Why Computational Theory?

In the field of computing, the theorists have had a much clearer vision than the practitioners. Ada Lovelace (1815-1852) the first programmer never saw the computer she was programming, Babbages’s Analytical Engine, completed, but she wrote in 1840 about the possibility of using computers to compose music.
Alan Turing invented the purely theoretical “Turing machine” before computers became a practical reality, He, too, thought deeply about the possibility of using the computer for tasks other than routine calculations and proposed the “Turing test” to determine whether a computer program had really achieved artificial intelligence.
More “practical” people have often been notoriously wrong in their rather narrow estimations of the possibilities of computing:-
 
“I think there is a world market for about five computers.”
Thomas J. Watson, Chairman of IBM, 1943.
 
“There is no reason for anyone to have a computer in their home.”
Kenneth Olson, President of Digital Equipment, 1977.
 
“640K ought to be enough for anybody.”
Bill Gates, CEO, Microsoft, 1981.
 
We hope that this weekend will open the doors to a wider view of computing.

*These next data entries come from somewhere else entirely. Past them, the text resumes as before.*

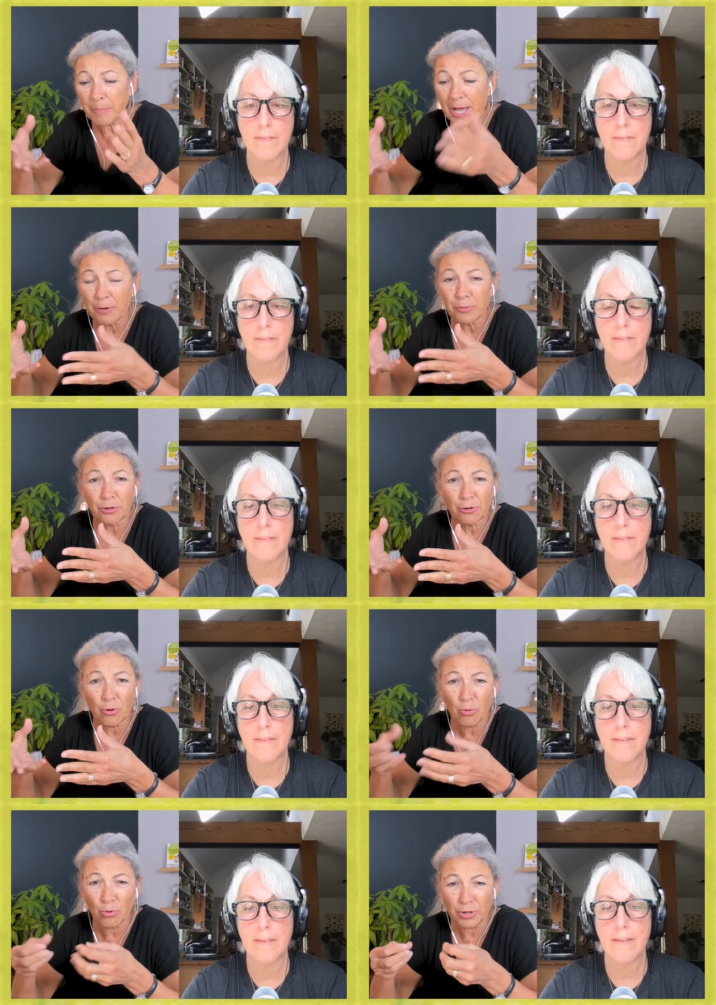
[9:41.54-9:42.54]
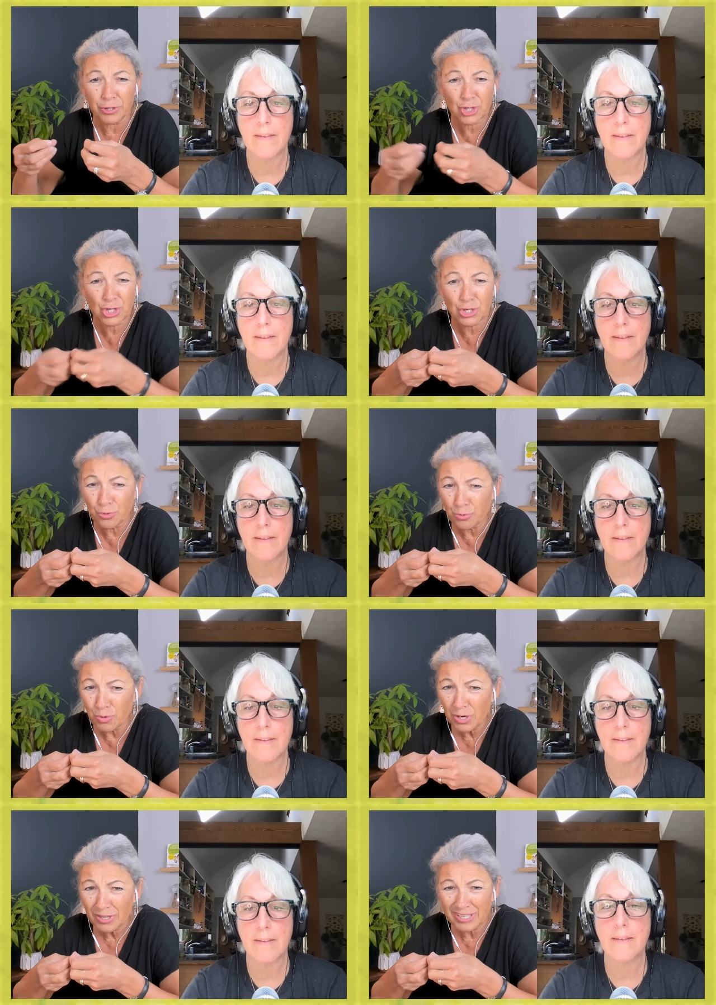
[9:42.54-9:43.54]
Speaker 1: a powder or a
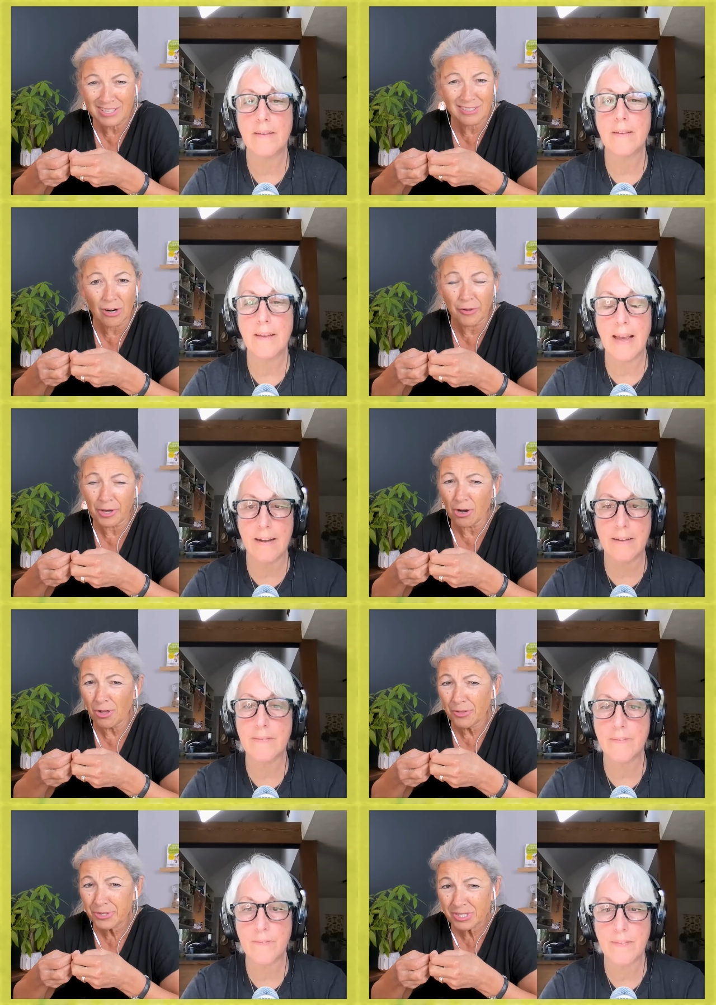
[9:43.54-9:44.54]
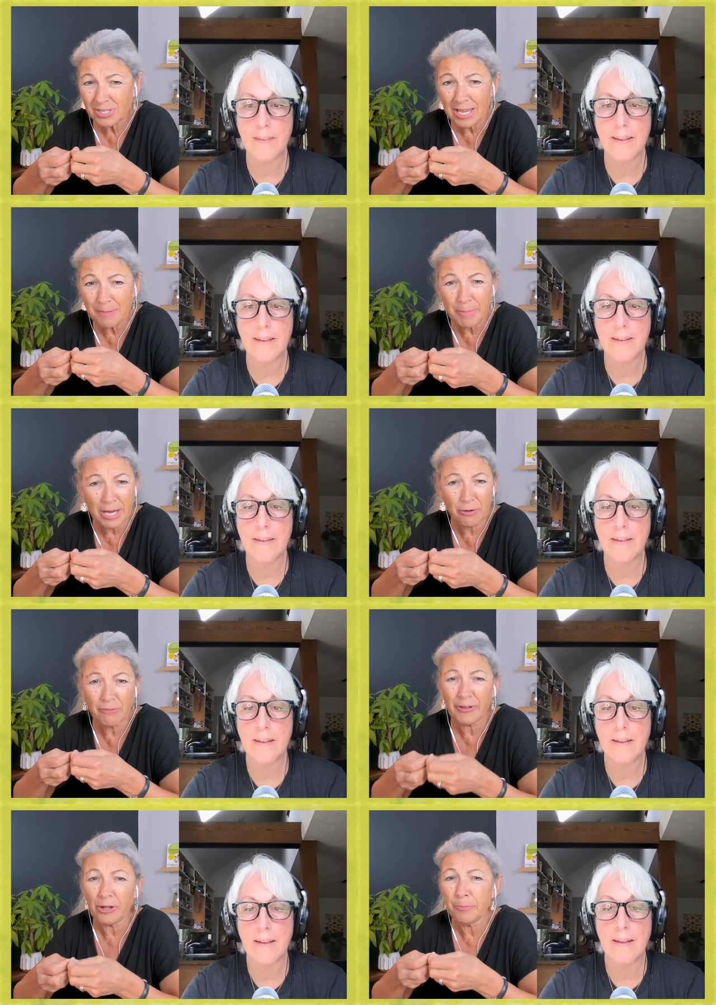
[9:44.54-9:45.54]
chew? Like, yeah. are they all the same
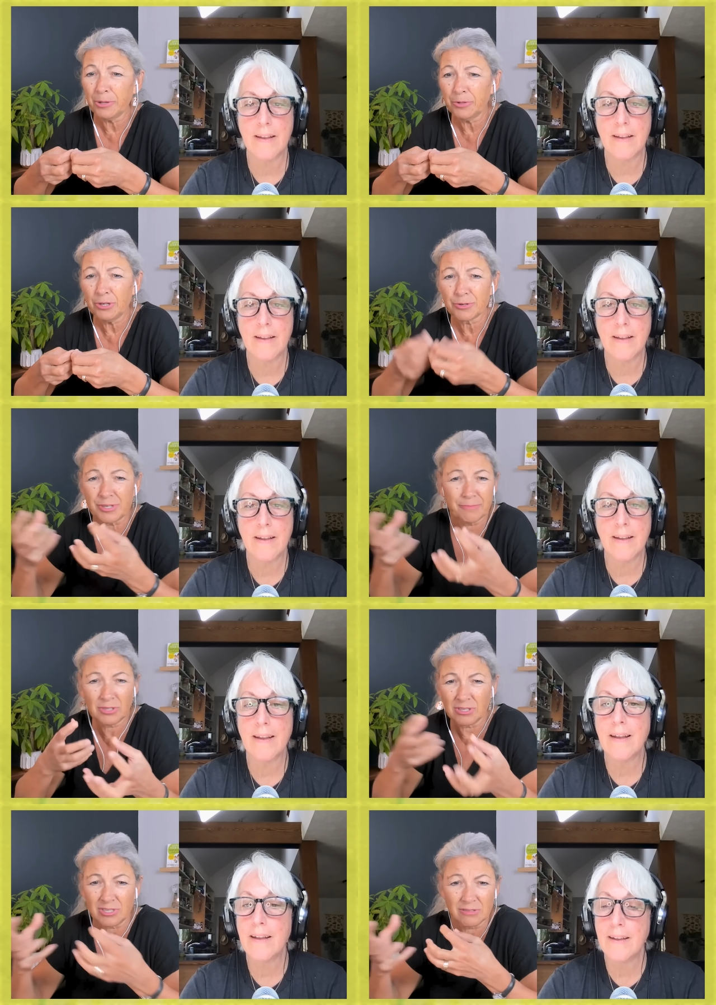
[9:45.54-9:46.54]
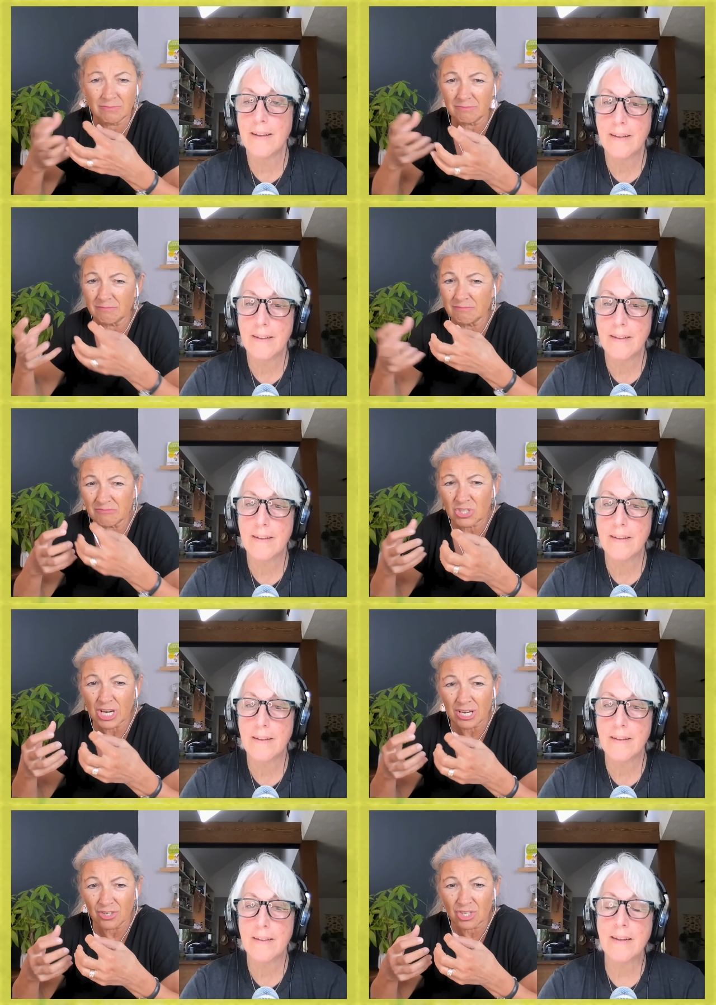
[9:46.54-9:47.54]
bioavailability or is it, does it
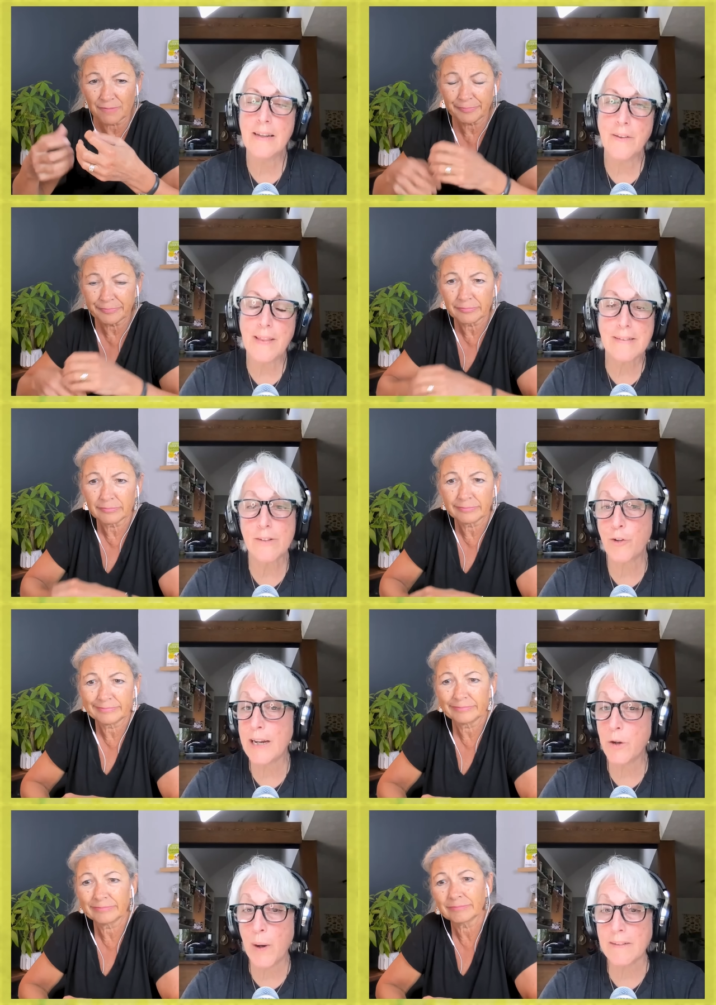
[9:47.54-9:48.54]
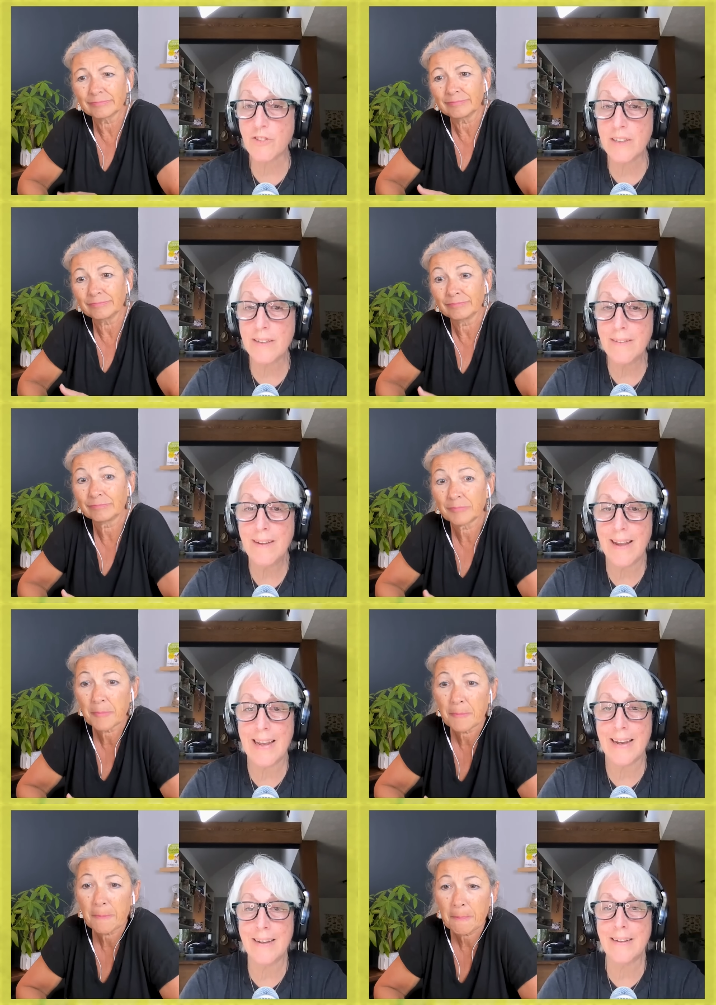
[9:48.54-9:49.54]
change?
Speaker 2: You know, that's a great question.
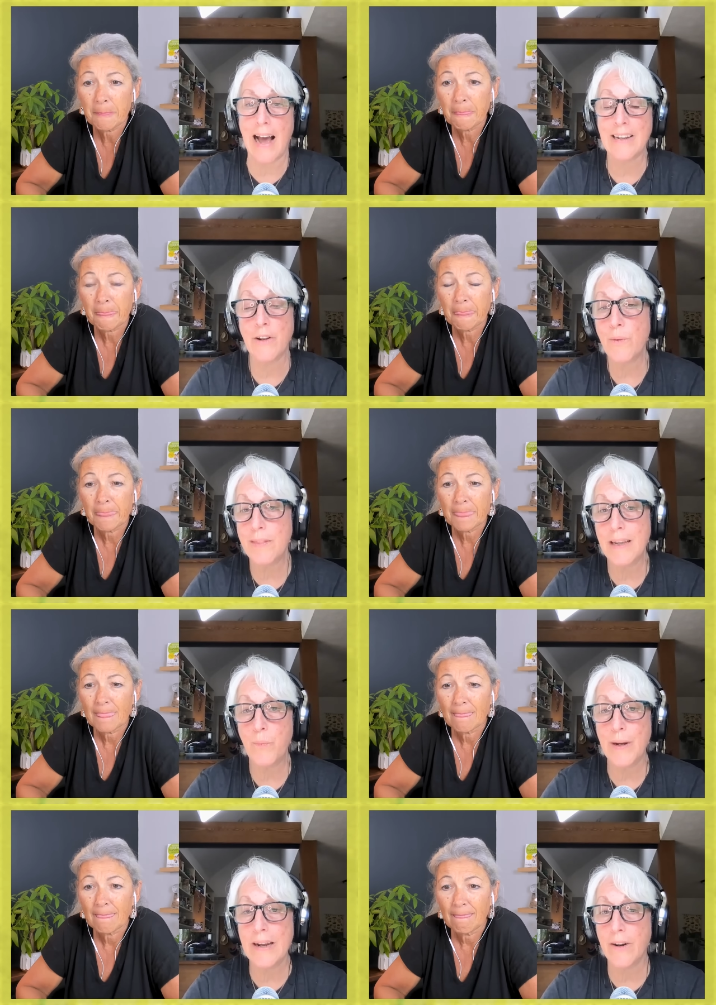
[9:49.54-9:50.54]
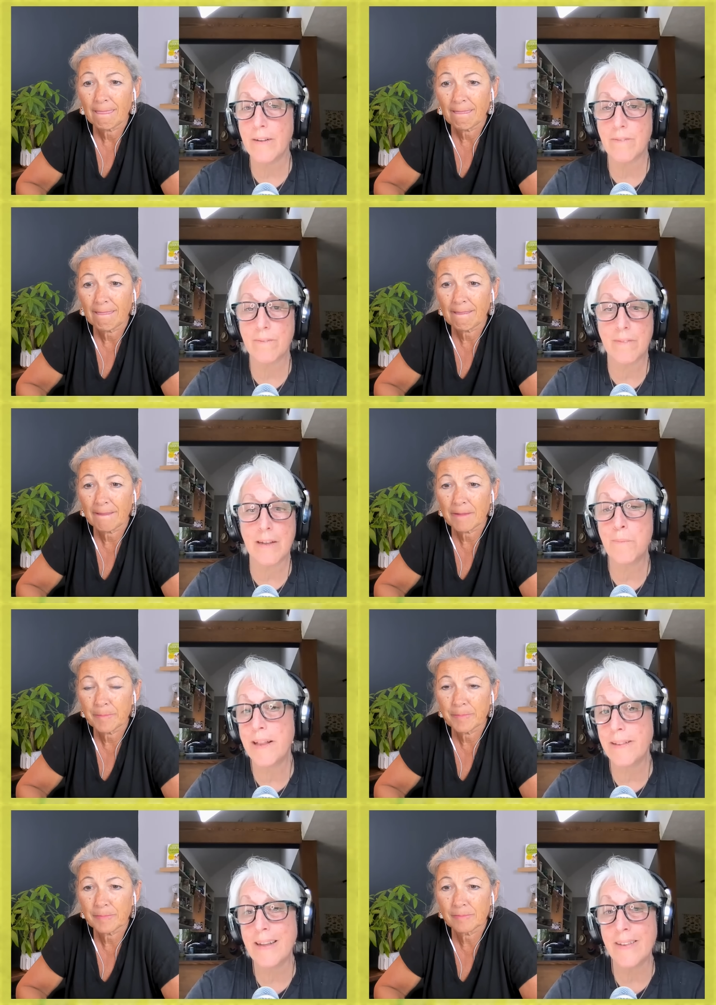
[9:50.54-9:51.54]
And I don't think we are
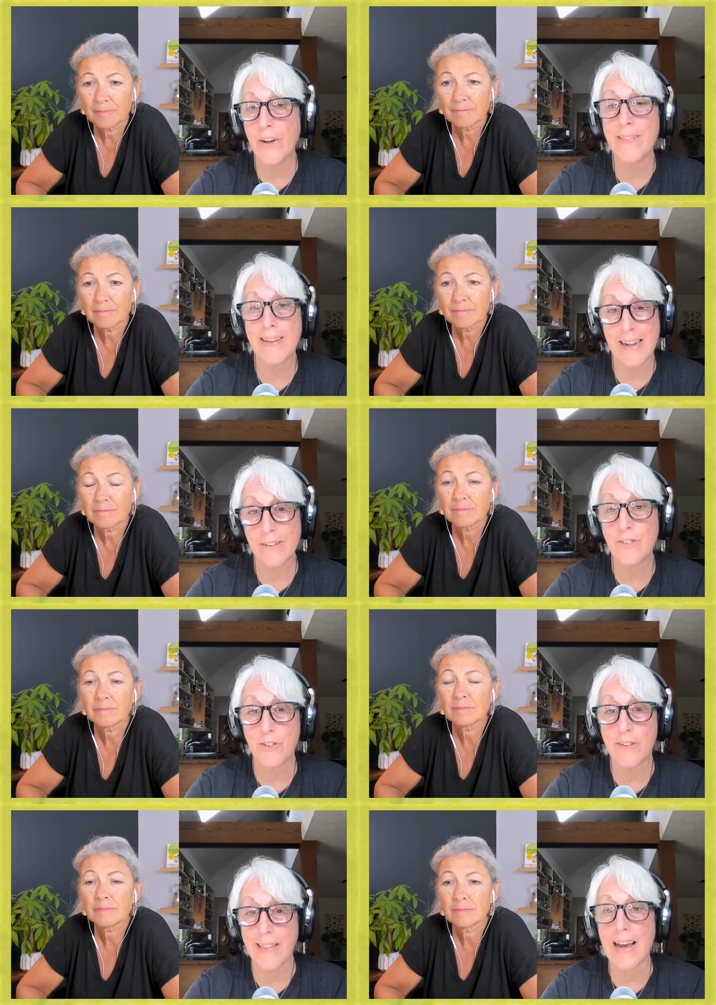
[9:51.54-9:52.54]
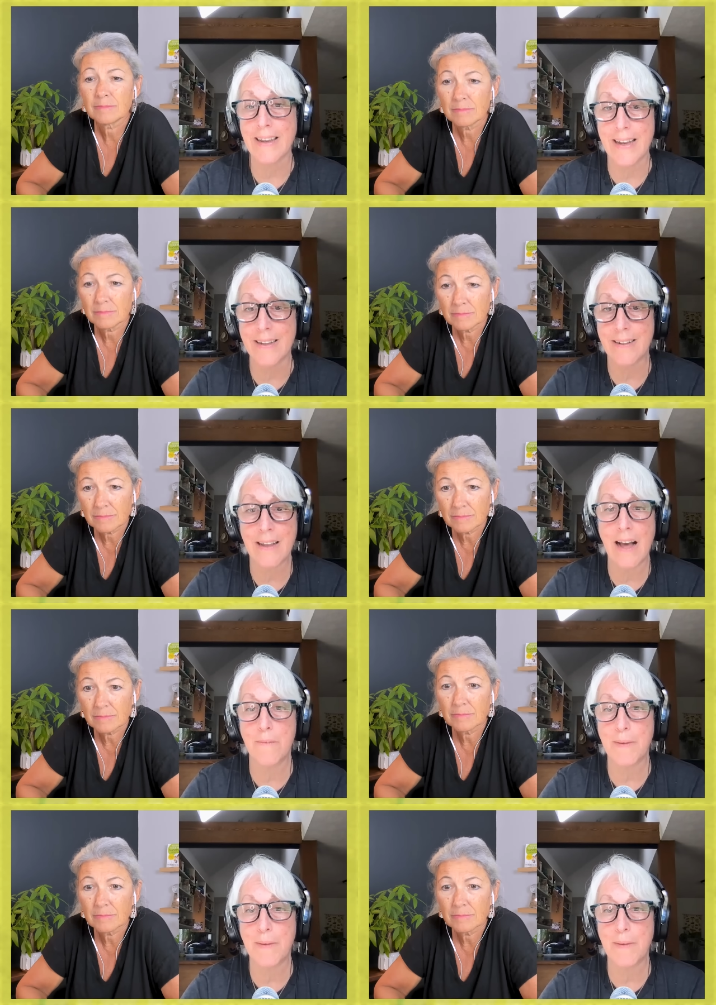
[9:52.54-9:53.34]
completely clear on the answer to that yet. I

Our invited foreign speakers

Professor Bruno Poizat

University of Lyons-1 France
Bruno Poizat is a leading logician. He will be talking about “How to compute?” with reference to problems of complexity and the famous unsolved problem “P=NP?”
Professor Poizat will also be giving a course of four evening lectures at Bilgi University on 1, 2, 3 and 6 May.

Doctor Alexei Stolboushkin

Alexei Stolboushkin is a computational theorist and logician. Previously a professor of Computing at the University of California at Los Angeles, he now works as a designer of object oriented data bases.

Doctor Andrew Hodges

Wadham College, University of Oxford
Andrew Hodges is the author of two books about Turing and his thought and an active mathematician.

Professor Carlos Martin-Vide

University of Tarragona Spain.
Carlos Martin-Vide is active in research on computational linguistics and also on computing with membranes and DNA
 
 
"Computer science is no more about computers than astronomy is about telescopes."